To answer that question, go ahead and put your name in a search engine. Then, look at the results with the eyes of your stakeholders – everyone who is important to you. Afterwards, ask yourself again: is your digital image helping you grow, or is it sending out a message that you might not like to hear?
There is no such thing as no image
I was recently talking to a client who told me: “I don’t want to be on LinkedIn. I am responsible for highly classified information and I handle risk every day. Besides, I have no ambition to be visible. I am not planning a political career. As for my professional career, how can I know where I will be two years from now?” Therefore, my client thought there was no need to manage his digital image. “I have no digital image. I just want to keep things for myself.”

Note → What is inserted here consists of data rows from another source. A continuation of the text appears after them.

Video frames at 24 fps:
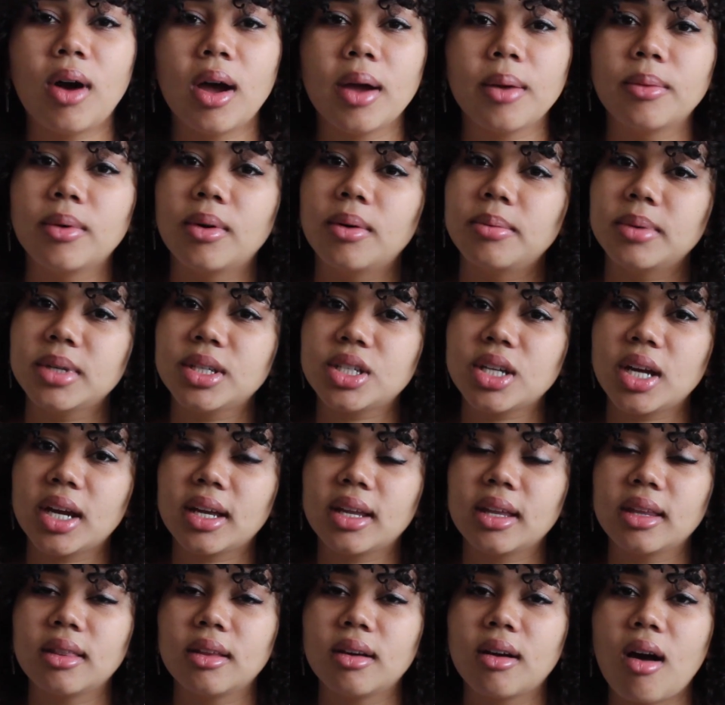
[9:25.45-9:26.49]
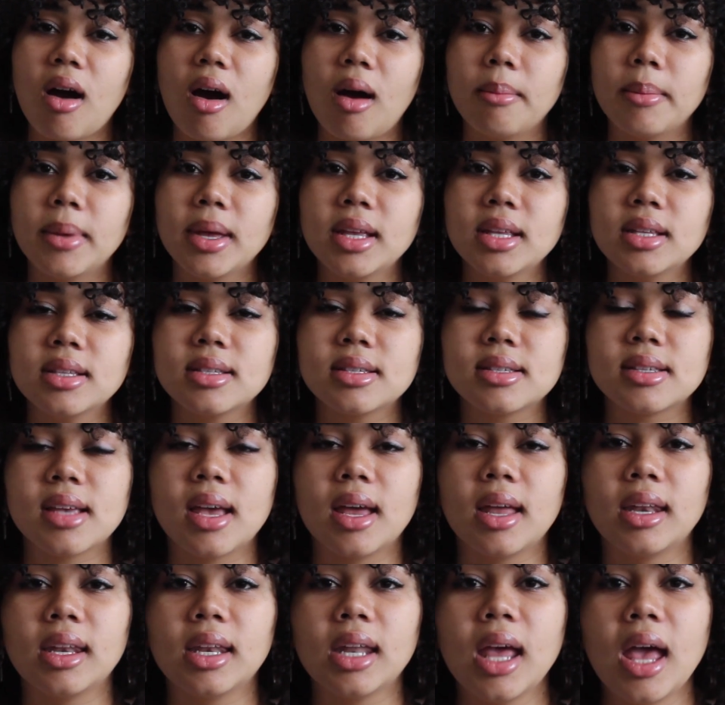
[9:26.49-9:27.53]
I will be checking the comments,
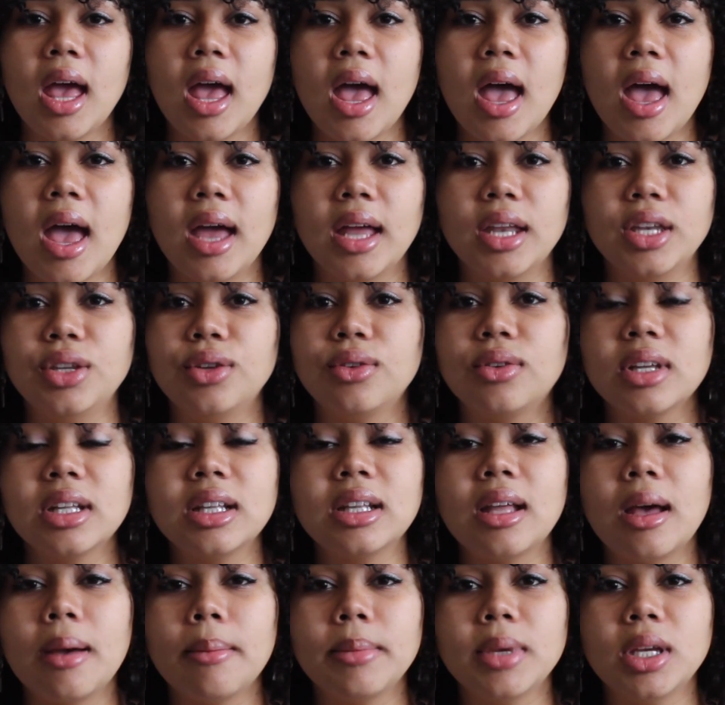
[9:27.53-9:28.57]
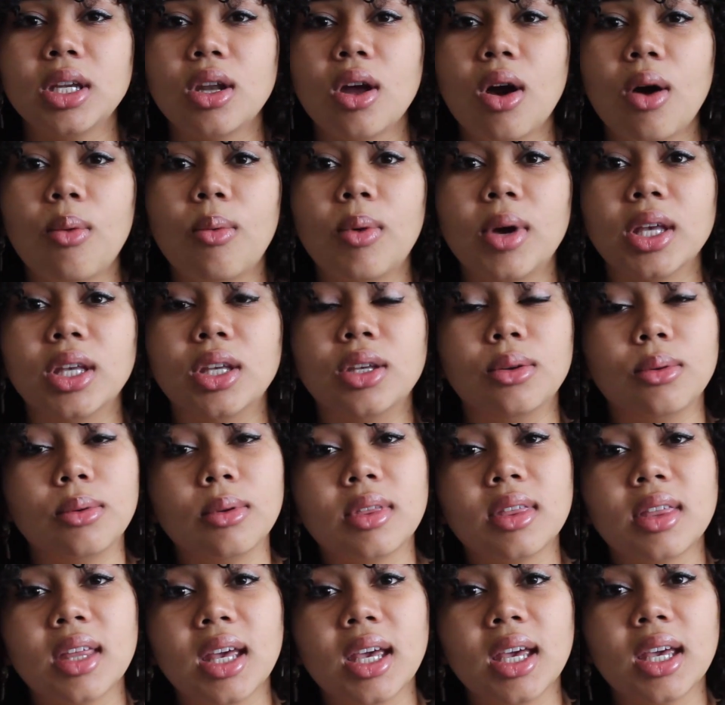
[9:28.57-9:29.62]
and you can let me know what you
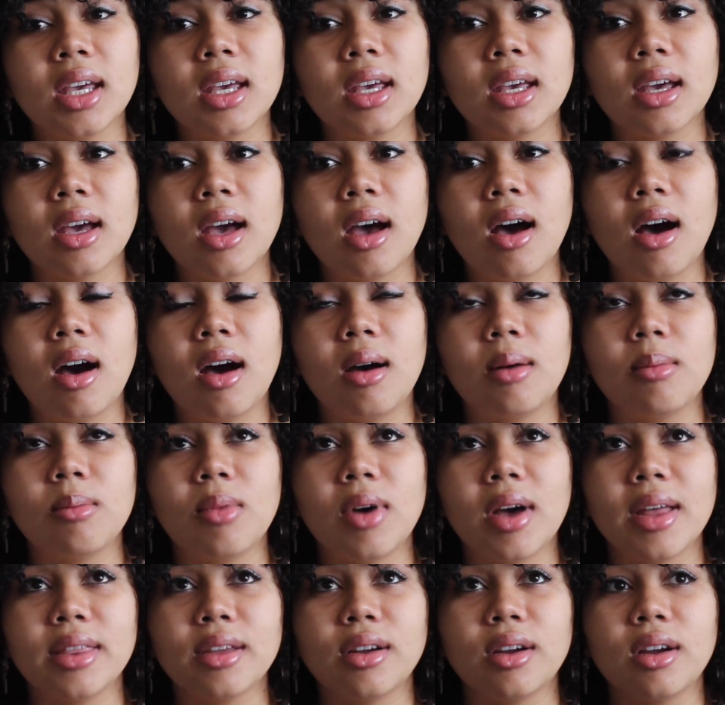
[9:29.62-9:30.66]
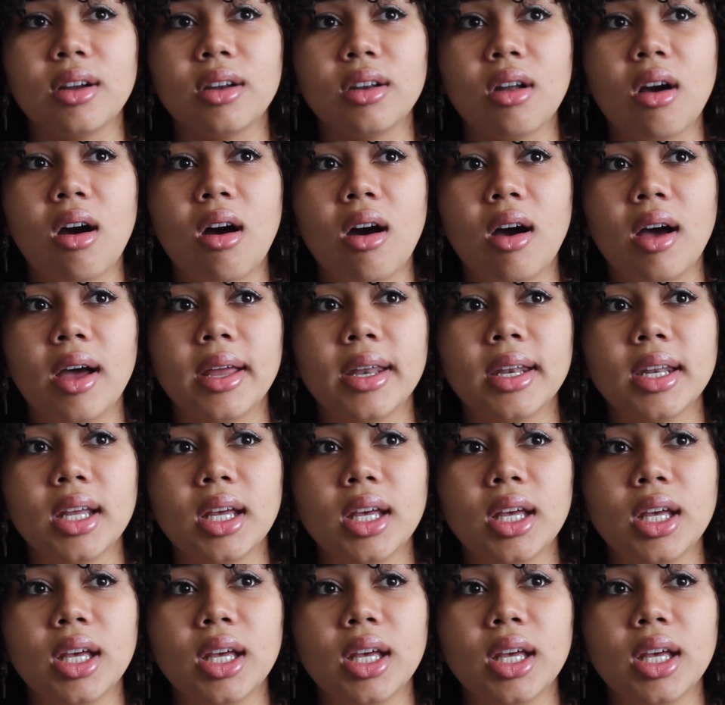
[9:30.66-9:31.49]
think, whether or not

And yet, when I put my client’s name in Google, there were some disparate pieces of information that came up about him: his position, some hints of career growth, some past deals, and a small-sized picture. If I were a journalist, a business partner considering a deal with his company, or a potential employer, I would be quite baffled. So, I’d start asking around. As a journalist, the first thing I would do would be to call his competitors. As a blogger, I would go for some crowd sourcing to draft his profile. Who is he? Does he have something to hide? If so, what? At the end of the day, having a LinkedIn updated profile makes common sense for a businessman with nothing to hide. Doesn’t it?
My client, who is a most honest and focused professional, didn’t understand the basic difference between reality and perception. In reality, he just wants to focus, to do a good job and keep his private things for himself. In perception, he is working for a multinational corporation, handling risk, making essential decisions for his company, and may have things to hide. By asking around, someone can fill in the missing pieces of the puzzle and the final image won’t be pretty. At least, it won’t be the image that you would like to put out if only you cared to manage it.

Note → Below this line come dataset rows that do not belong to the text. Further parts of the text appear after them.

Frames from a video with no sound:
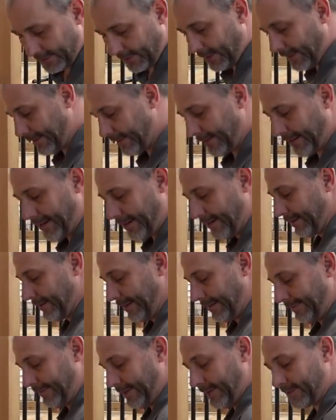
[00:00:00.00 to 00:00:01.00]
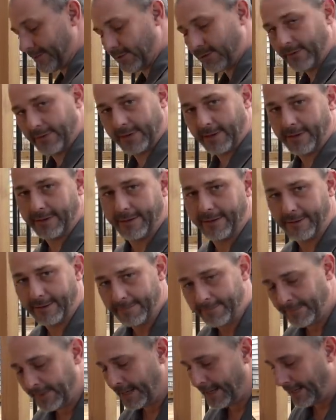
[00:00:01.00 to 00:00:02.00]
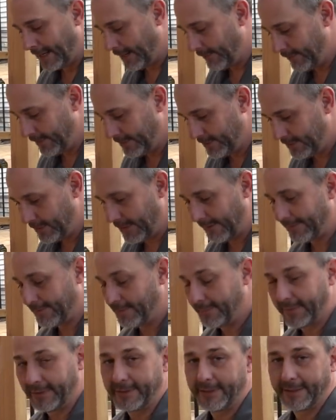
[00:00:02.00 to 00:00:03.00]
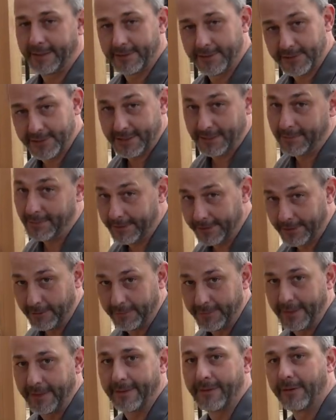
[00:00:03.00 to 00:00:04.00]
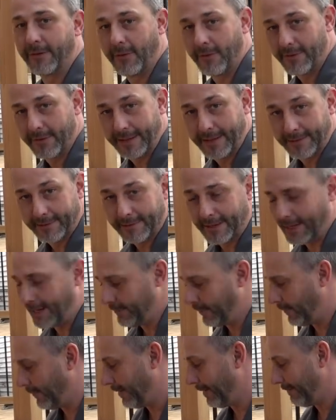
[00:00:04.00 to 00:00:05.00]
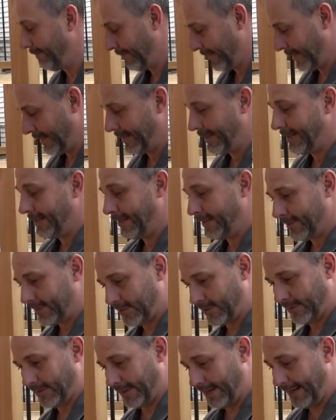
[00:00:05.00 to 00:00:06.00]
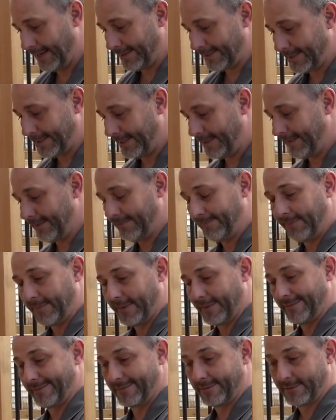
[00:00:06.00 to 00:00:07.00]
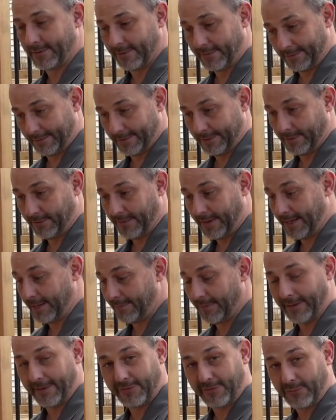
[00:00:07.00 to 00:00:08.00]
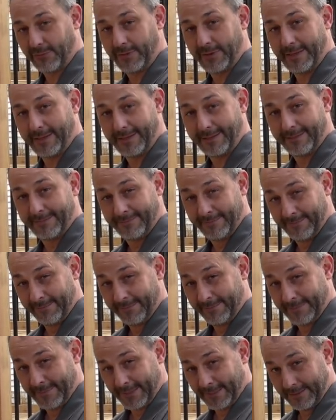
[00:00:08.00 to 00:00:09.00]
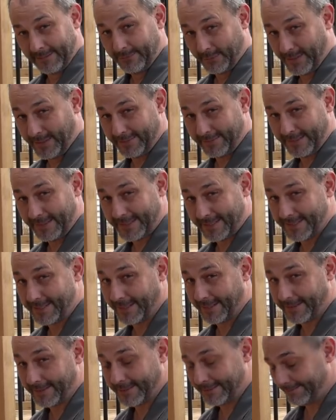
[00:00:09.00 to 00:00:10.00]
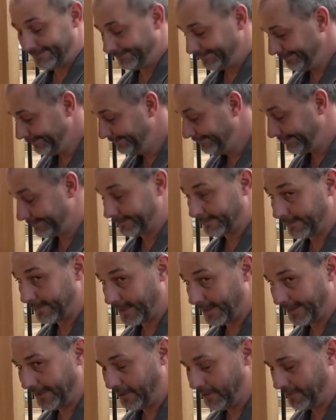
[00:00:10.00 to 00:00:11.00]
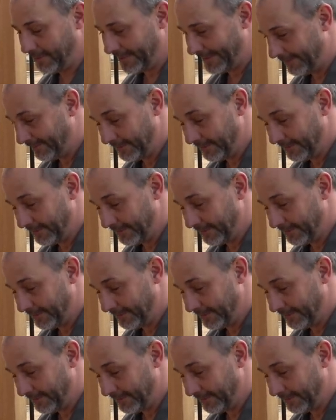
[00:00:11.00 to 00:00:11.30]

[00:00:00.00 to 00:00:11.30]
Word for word: a lot of unevenness going on here, and we do have the ability to shim a little bit in order to get the height we want. So 18 divided by 3, right, is 6, I hope.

Common sense for summer 2011
Whether we want it or not, there are a couple of changes in the business world that are good to be aware of. Having an updated LinkedIn profile has become common sense. When someone is looking for your name online, there is a high chance that the first links that will appear will lead to your LinkedIn profile, your Facebook account, and to your blog if you have any. Not updating your profile regularly with information, endorsements and statuses seems like ignorance. This is also valid for ladies on maternity leaves. Would you really want to hire someone when you Google her name and you realize that she’s been idle for the last six years? I mean, if you have a great training budget, sure, go ahead. If not, you might feel as reticent to such hiring as I do.

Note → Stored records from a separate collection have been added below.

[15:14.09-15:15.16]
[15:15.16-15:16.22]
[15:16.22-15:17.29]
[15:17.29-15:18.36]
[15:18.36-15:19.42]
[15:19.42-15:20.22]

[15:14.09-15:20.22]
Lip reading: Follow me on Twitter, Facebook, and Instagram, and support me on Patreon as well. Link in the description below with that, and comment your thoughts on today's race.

Let’s take a look back to what was common sense a few years ago. “Lawrence A. Bossidy, CEO of Allied Signal, noted that E-Mail has made it easier to communicate. Not only does he issue E-mails, he gets them as well, explaining ‘it’s essential that you do.’” Sending and receiving e-mails was considered communication leadership in… 2007, when Robin Cohn’s book The PR Crisis Bible, which features the quote above, was published. Is e-mail a matter of leadership anymore? Do you feel like you are doing something special when you open your mailbox in the morning? No, it has become routine. It’s simple common sense. For many people – including your stakeholders – LinkedIn, Facebook and Twitter are already common sense. Those who are not there yet are perceived as communication illiterate at best. And at worst, they just don’t exist.
Something more for the summer
Whenever I start media coaching work with my clients, I take them through a so-called communication SWOT. What are your strengths? How about your weaknesses, fears and uncertainties? What is your vision and what opportunities are out there to help you achieve your dreams? How about threats and risks at hand, and what can we do to minimize them? We also do one or two media interview simulations, to back-up the analysis. Of course, SWOT results are individual. Your dreams, as well as your fears, are only yours. Yet, there are some things in common, like the fact that journalists are hungry for quality expert articles in summer when there isn’t much to write about. What stops you from writing a great piece of expertise in your field and sharing it with the media?
Next time someone Googles your name, your article may come up among the first links that a potential client or business partner will read. This could decisively influence his choice of doing business with you – or not. You can manage your image if you are willing to look down into yourself, define your goals and then engage in a bit of work to sharpen your online and media communication skills. It doesn’t matter if you plan to take over your company or your country in the future.
Managing your image is a matter of wisdom and leadership. You have an image, whether you want it or not. The question is: what’s your image saying about you to those you care about?